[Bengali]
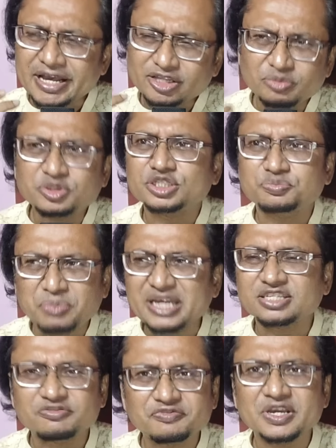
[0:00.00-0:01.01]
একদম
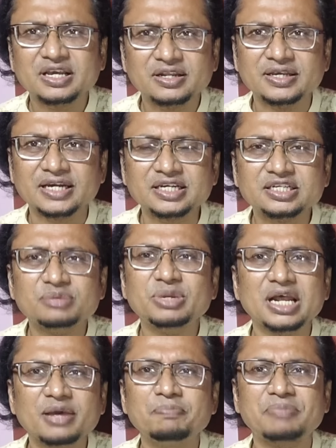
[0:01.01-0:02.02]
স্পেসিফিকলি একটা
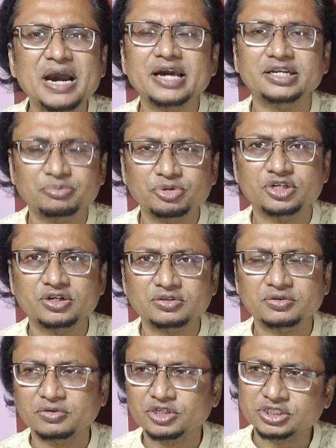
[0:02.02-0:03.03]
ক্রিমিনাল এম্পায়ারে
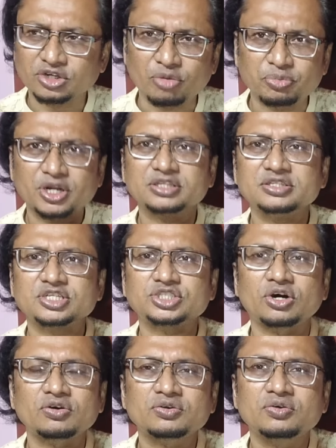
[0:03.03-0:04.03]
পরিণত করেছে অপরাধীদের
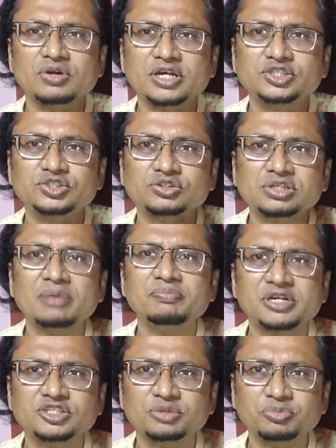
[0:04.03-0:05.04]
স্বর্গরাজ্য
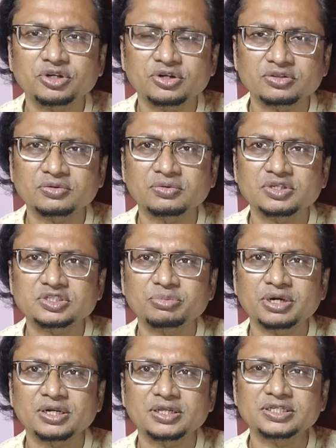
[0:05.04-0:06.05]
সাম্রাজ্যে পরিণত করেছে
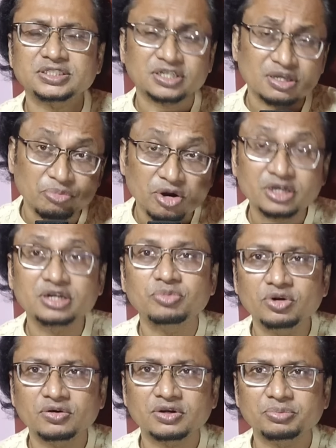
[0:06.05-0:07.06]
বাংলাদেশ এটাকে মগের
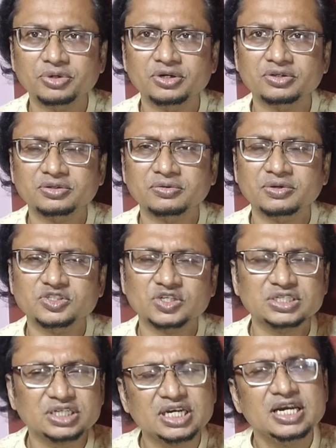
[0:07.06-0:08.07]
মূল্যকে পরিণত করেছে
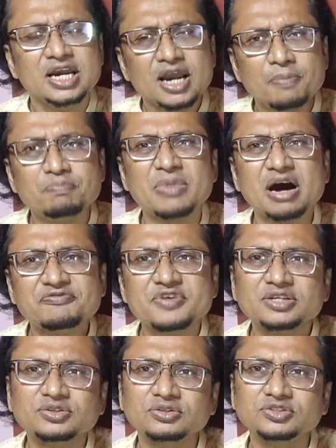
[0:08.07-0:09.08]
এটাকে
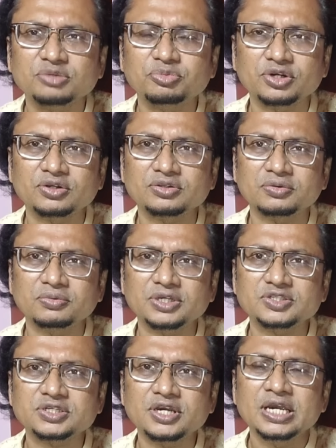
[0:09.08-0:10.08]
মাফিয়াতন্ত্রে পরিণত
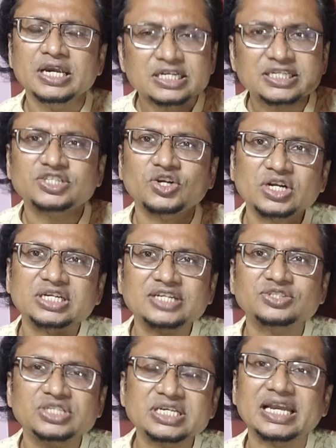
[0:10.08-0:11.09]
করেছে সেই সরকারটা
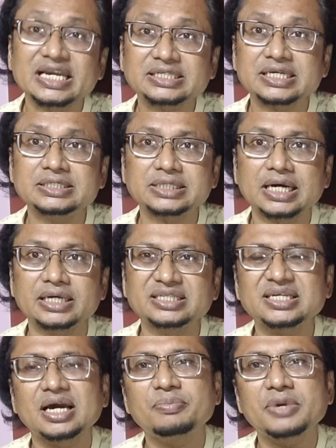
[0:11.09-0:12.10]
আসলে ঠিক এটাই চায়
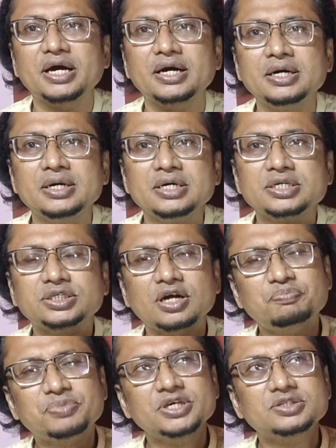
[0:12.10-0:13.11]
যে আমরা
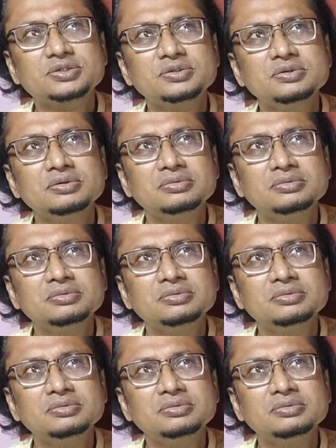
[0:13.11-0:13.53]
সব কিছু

Exercise
Please repeat exactly the lines from the one containing "[0:07.06-0:08.07]" through the last line of the records, both included, and leave out the pictures.

Answer box
[0:07.06-0:08.07]
মূল্যকে পরিণত করেছে
[0:08.07-0:09.08]
এটাকে
[0:09.08-0:10.08]
মাফিয়াতন্ত্রে পরিণত
[0:10.08-0:11.09]
করেছে সেই সরকারটা
[0:11.09-0:12.10]
আসলে ঠিক এটাই চায়
[0:12.10-0:13.11]
যে আমরা
[0:13.11-0:13.53]
সব কিছু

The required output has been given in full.